A Harmless Little Game (Harmless #1)(59)



It was sooooo sexy.

For years, any sexual touch—and the only sexual touch has been my own—brought forth horror movie images of what was done to me. Only in the last year have I been able to sate myself without experiencing flashbacks.

This feeling is old and new. It’s how sex with Drew felt before.

Before.

He’d respected me, back then. Knew I wanted to wait for intercourse. Foreplay had been enough, endless hours of kisses and caresses, of mouths and tongues, of fingertips and strokes.

We’d been so close to making love all the way.

And then it was ripped away from us.

Drew’s watching me, his thumb moving in slow circles against my belly, but he’s waiting.

The next move is mine.

All this new knowledge about the past should take longer to percolate. I should wait, right? Analyze and dissect, think and absorb.

Instead, I lunge, reaching up to kiss him, my fingers in his hair, pressing the back of his head to me, my hips grinding into him.

He is freedom.

In his arms, I am safe.

In his arms, I can feel pleasure.

I wasn't sure whether this was the right way to proceed, but I am now. Every cell in my body screams for his touch. The way the moonlight flutters against his cheek makes me think of butterflies in spring, free and happy on the wind, landing on colored flowers and blending in. Just being.

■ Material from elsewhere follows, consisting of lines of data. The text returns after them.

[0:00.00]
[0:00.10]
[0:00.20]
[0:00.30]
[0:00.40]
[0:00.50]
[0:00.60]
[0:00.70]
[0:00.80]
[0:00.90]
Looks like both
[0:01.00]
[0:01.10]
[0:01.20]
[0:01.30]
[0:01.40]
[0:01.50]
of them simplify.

I watch Drew with eyes that want to be free.

I sense his hesitation. I need to stop it. A kiss seems to be the only way to convince him. The connection of our lips feels so heavenly. I've missed this.

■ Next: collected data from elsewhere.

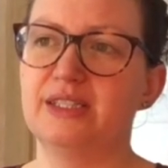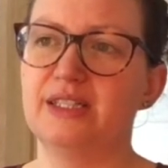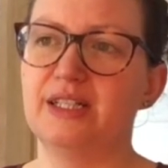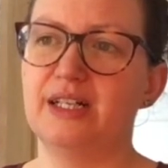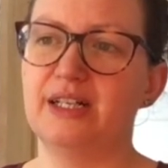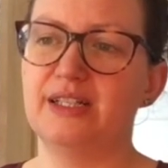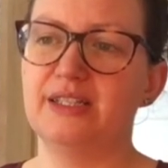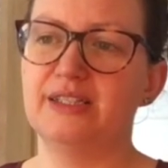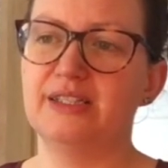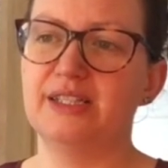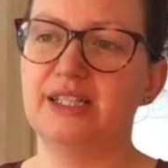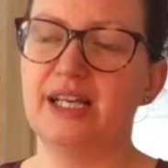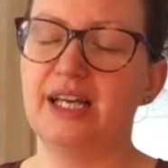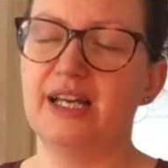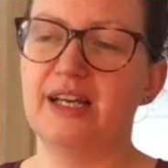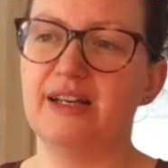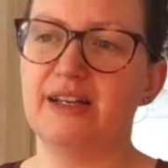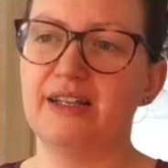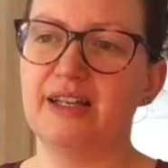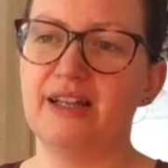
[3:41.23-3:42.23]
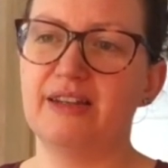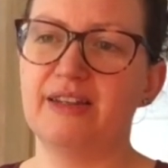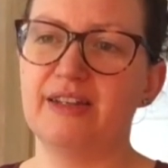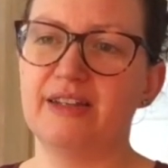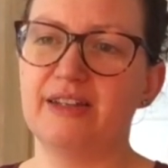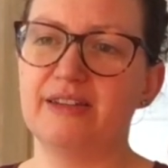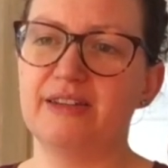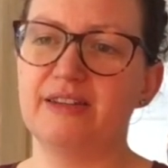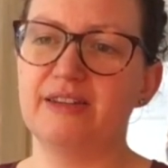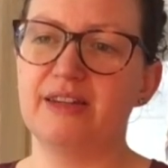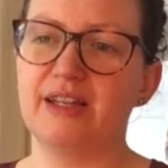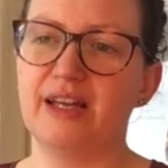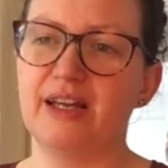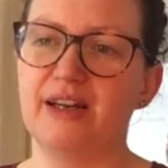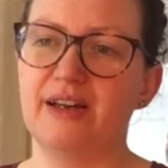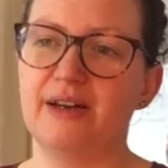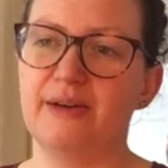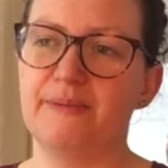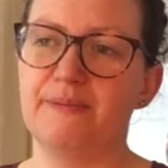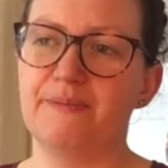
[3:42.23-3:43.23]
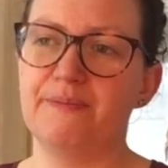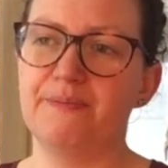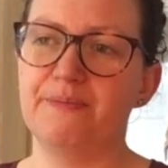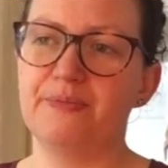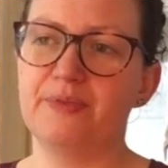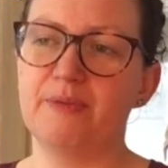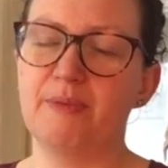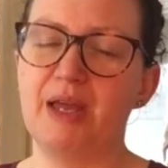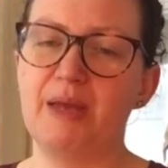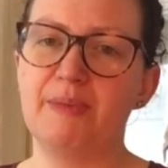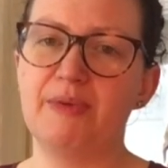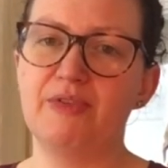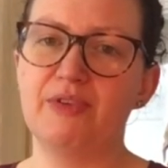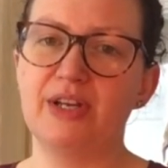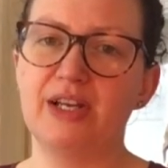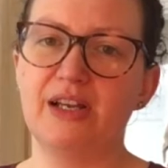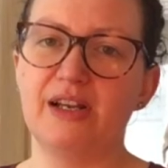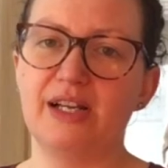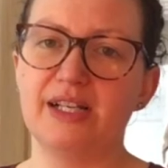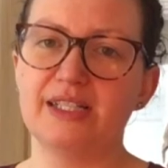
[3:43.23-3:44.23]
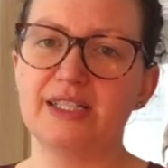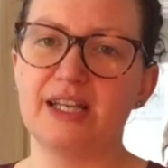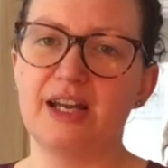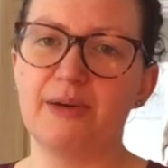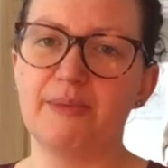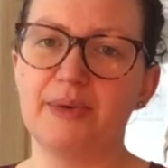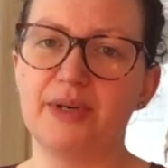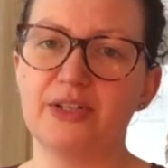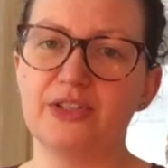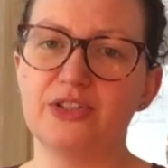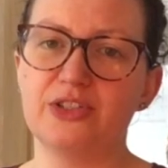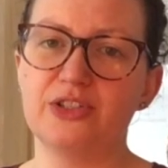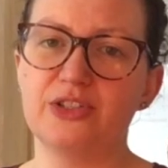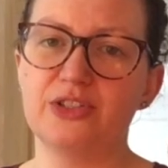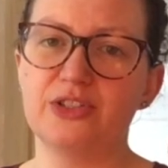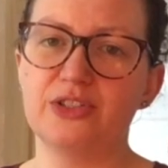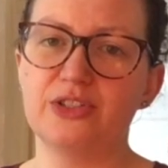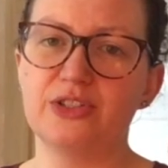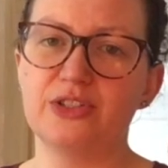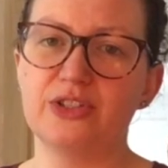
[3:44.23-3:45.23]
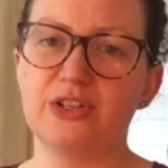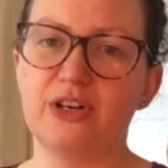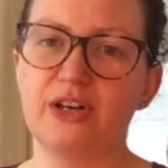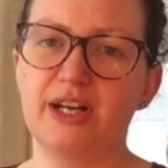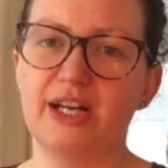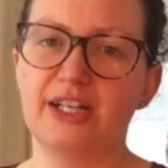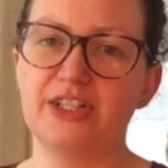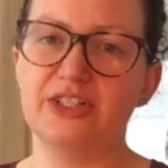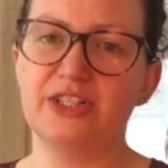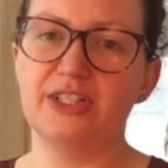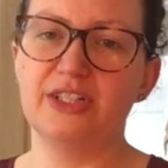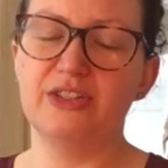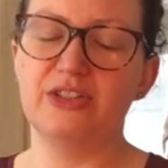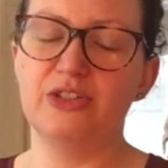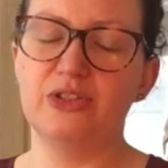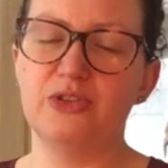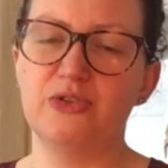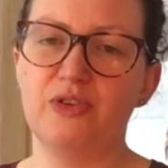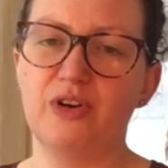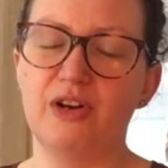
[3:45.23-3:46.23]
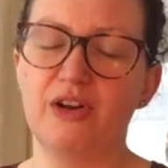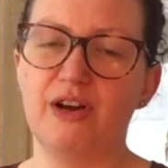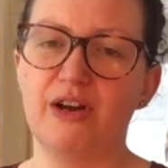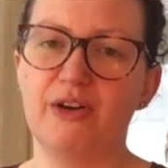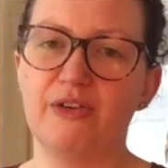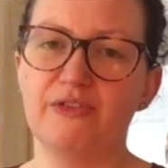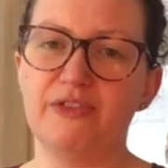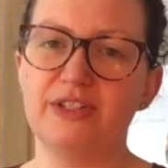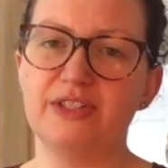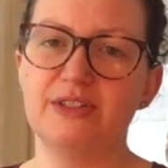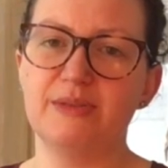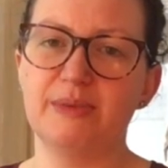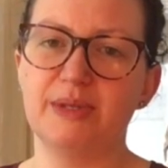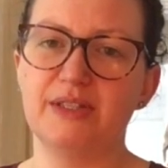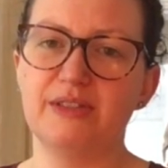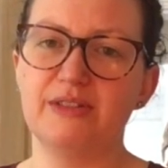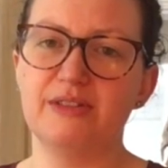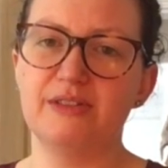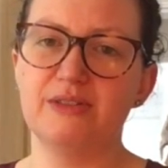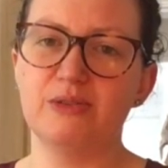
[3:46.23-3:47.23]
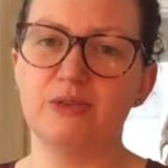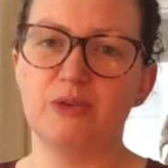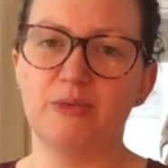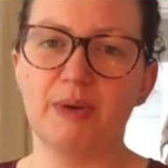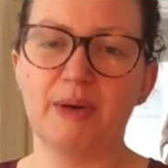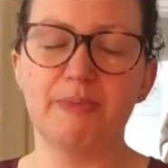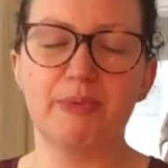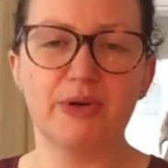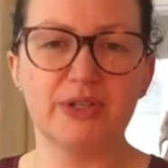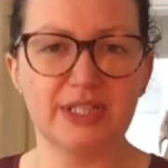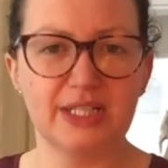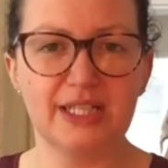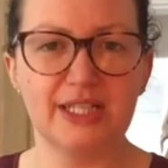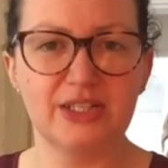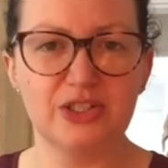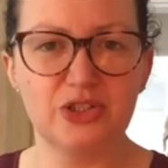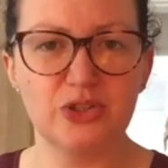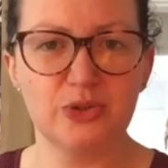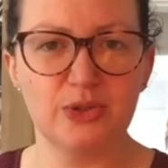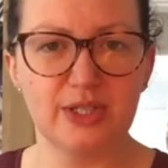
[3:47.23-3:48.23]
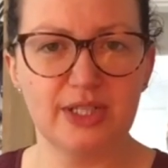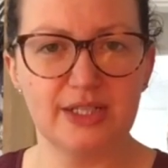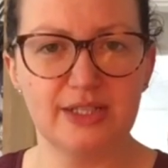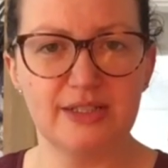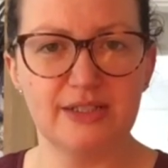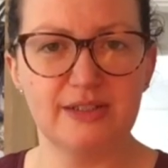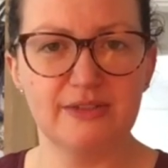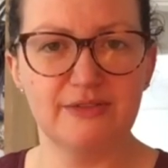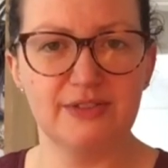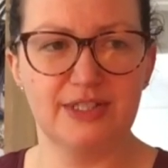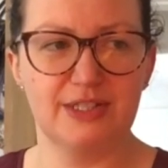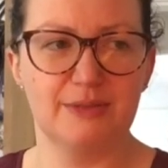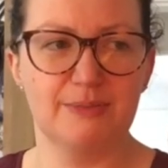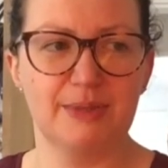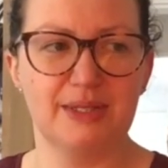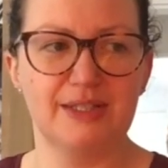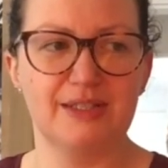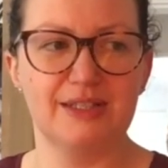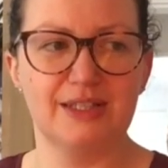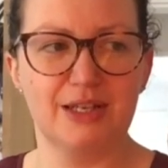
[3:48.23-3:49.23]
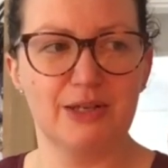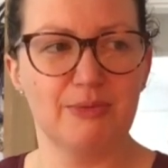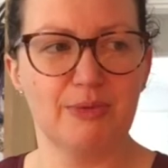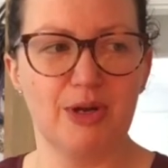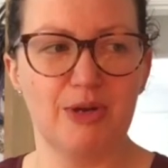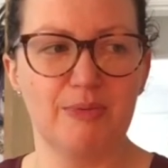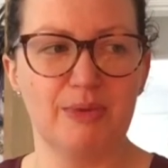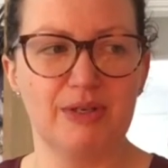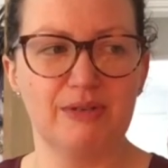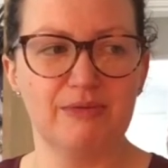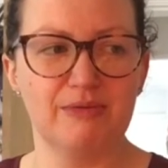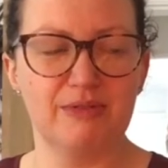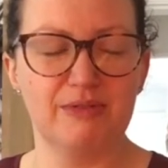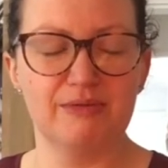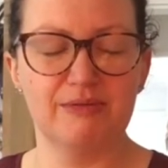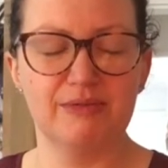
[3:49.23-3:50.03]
and yeah, that made me realise how much I actually do rely on vitamins, or my body enjoys vitamins at the moment.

As he deepens the kiss, his hands going to my shoulders, then sliding down to my elbows, the warm press of his body against mine showing how much he wants this, I drift. I don't disconnect.

It's more like finding a new layer inside myself where all the worry and pain, the fear and regret, just doesn't live. It's a place where I can find a new self and study it under the lens of Drew's body.

His heat opens me, making my tongue curious, my hands given permission to stroke his muscled back. He groans, and I startle, the sound vibrating through me. He stops, breaking the kiss.

A part of me aches.

"What's wrong?" he asks, worried, his frown a validation that everything I feel is ok.

"Nothing," I rasp. "Nothing at all."

"If this is too much," he says, his voice firm. "You tell me."

"I will."

"I mean it."

"I know."

"You need to be open with me, Lindsay. No games. No nothing when it comes to being together like this. We're different now."

Oh, boy, are we.

His face is relaxed, the troubled tension gone, replaced by a different kind of pensiveness. I can tell he wants to make sure that I am fine, and that's good, right? It's not like four years ago.

Nothing is like four years ago.

Not one damn thing.

He is comfort and passion, the brush of bunched-up cotton from his shirt tickling my navel. My hands become bold, reaching for the hot skin at his waist band, fingertips tentative but in control. I want to touch him. I want to feel his hardness. I want to wrap my hand around his shaft and give him pleasure.

I want to take, too, because there is power in holding a man by his center. There is power and goodness and a purity to it all.

Maybe I can be pure again by being naked with Drew. By letting him make love to me.

Perhaps that’s what this is.

A cleansing ritual.

A baptism.

I reach down and touch the outline of his erection through his pants, cupping my pal, letting my fingers gently touch the tip. His groan is almost a growl, the sound fiery and masculine.

It makes me feel good.

It makes me feel alive.

“Look, I know you haven’t been intimate with anyone for four years,” he says softly. His arms go tense. “At least, I assume that’s true.”

“It is.”

He nods. “I don’t need anything you can’t give.”

I begin to tremble.

“See? You’re shaking. Maybe this is too much.” He moves his elbow and slides his hip along the bed cover, the weight change rolling me slightly closer to him.

“I’m shaking because it’s hard to restrain myself.”

“Oh?” His voice is so low. Low and smoky and full of deep, dark promises. Promises that whisper to the longing in me.

“I don’t know how I’m going to respond. I might freeze. I might cry. Scratch that – I’m definitely going to cry at least once. And quit looking at me like that,” I chide, sticking a finger in his face.

He bites it. Oh, God, that warm, wet mouth on my finger.

I pull it back and laugh in spite of myself. “I want to trust you.”

“You can trust me, Lindsay.”

“How do you know you can trust me?”

His eyebrows go up, and in the strange moonlight he looks like a man from the 1940s, all greys and shadows, smoke and mirrors. The room seems huge and tiny at the same time, all the color gone, replaced by the intensity of us.

Just us.

Nothing else is real.

“Because you’re the same woman I knew four years ago, even if you’ve changed. What’s underneath is the same. The outside,” he says with an appreciative, almost wolfish, grin, “is most definitely still fine. Possibly even better.”